● **What to produce**:
Transcribe each record word for word. Skip the images.

--- Supplied data Enclosed Below ---

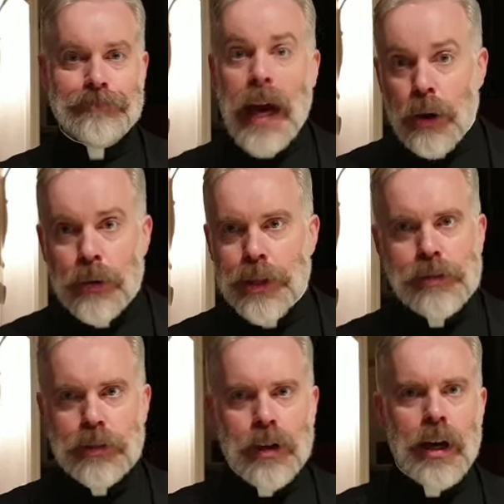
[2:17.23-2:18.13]
Now
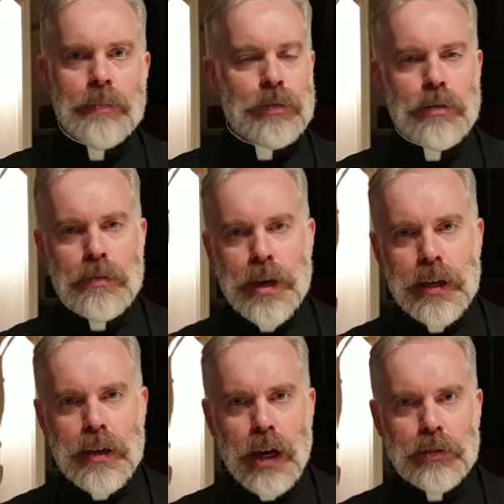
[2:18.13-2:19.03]
is the time to
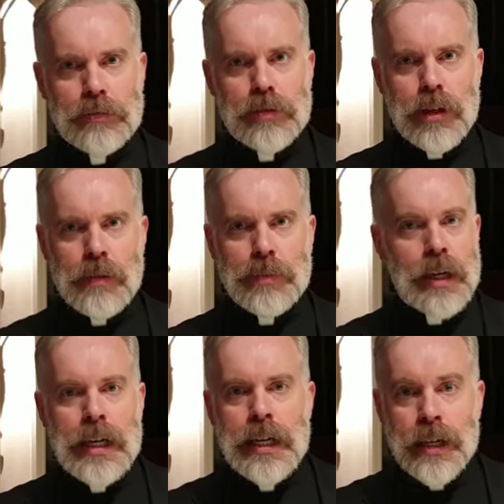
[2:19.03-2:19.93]
awake out of sleep.
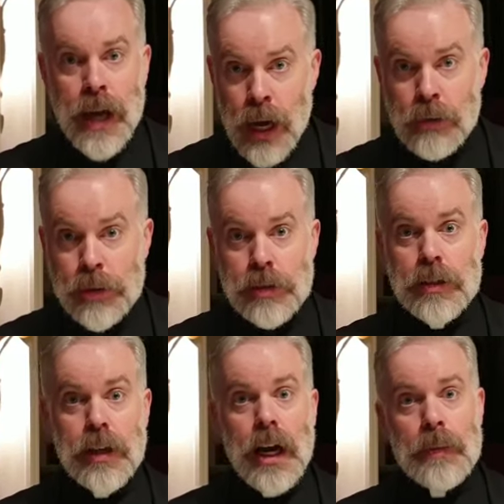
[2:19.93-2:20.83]
Now is
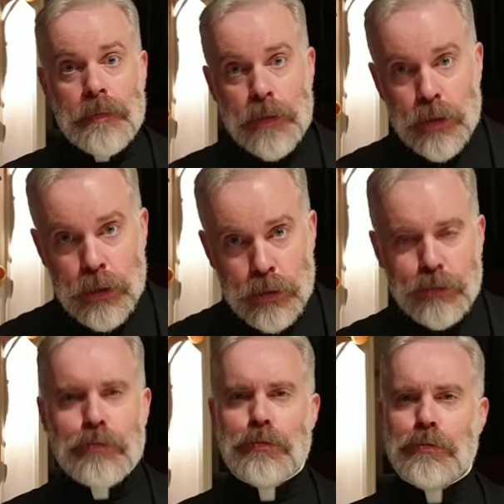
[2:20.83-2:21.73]
the time for
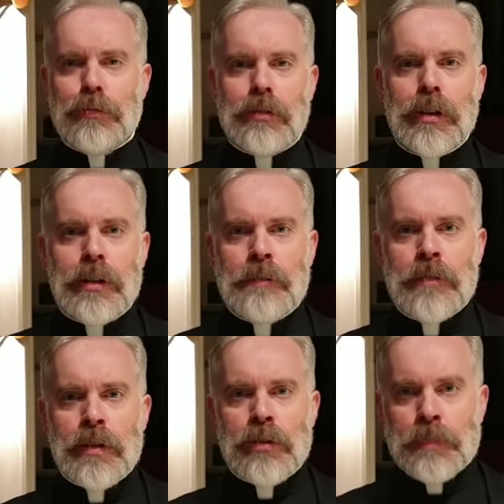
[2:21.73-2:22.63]
you
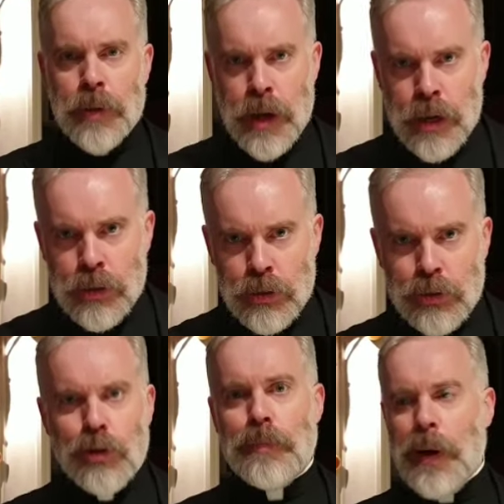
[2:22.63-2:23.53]
to play
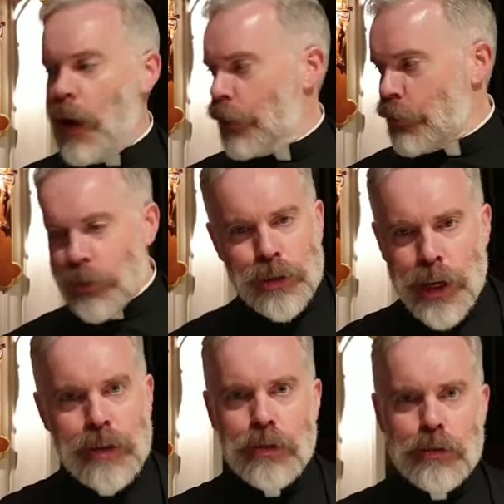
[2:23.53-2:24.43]
your part, to
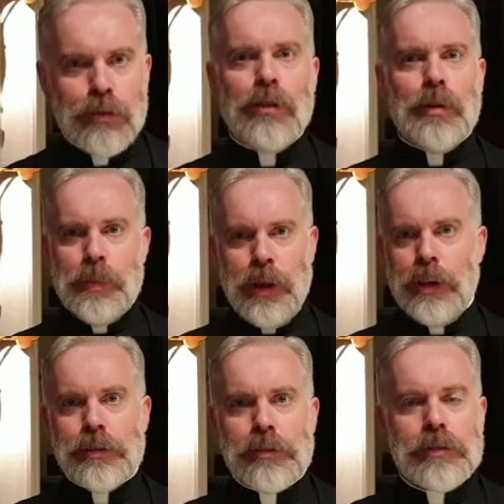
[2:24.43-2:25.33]
take your
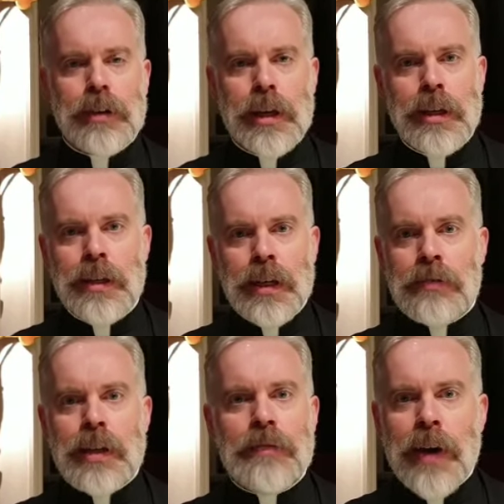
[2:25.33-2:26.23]
place
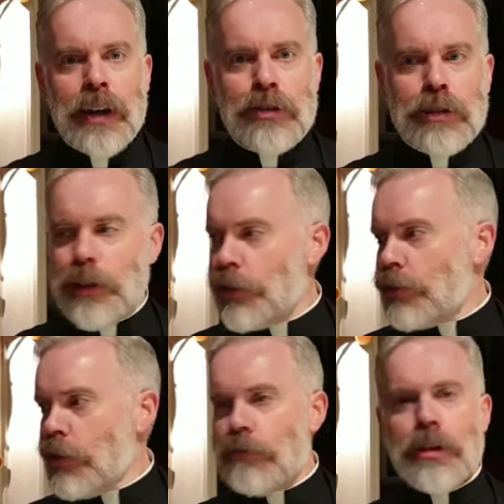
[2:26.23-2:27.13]
in the
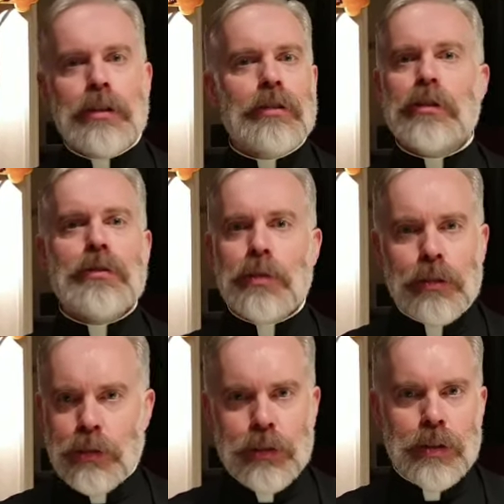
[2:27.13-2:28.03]
evangelistic
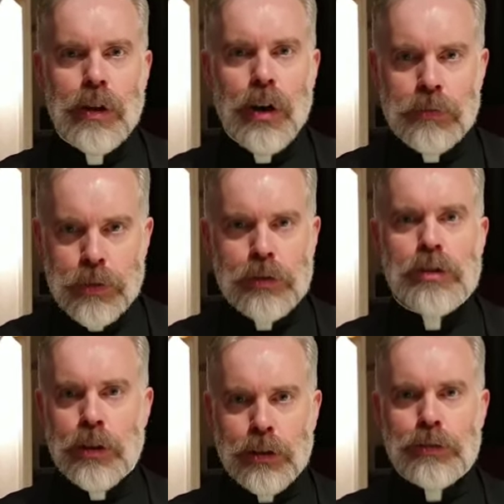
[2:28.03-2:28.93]
renewal of the
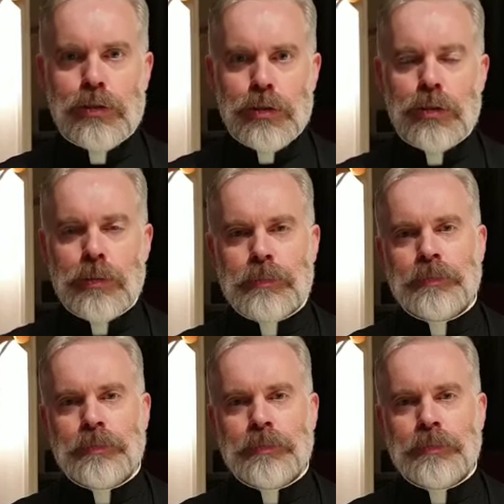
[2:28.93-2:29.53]
Church.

--- End of Enclosed Supplied data ---

● **Solution to this problem**:
[2:17.23-2:18.13]
Now
[2:18.13-2:19.03]
is the time to
[2:19.03-2:19.93]
awake out of sleep.
[2:19.93-2:20.83]
Now is
[2:20.83-2:21.73]
the time for
[2:21.73-2:22.63]
you
[2:22.63-2:23.53]
to play
[2:23.53-2:24.43]
your part, to
[2:24.43-2:25.33]
take your
[2:25.33-2:26.23]
place
[2:26.23-2:27.13]
in the
[2:27.13-2:28.03]
evangelistic
[2:28.03-2:28.93]
renewal of the
[2:28.93-2:29.53]
Church.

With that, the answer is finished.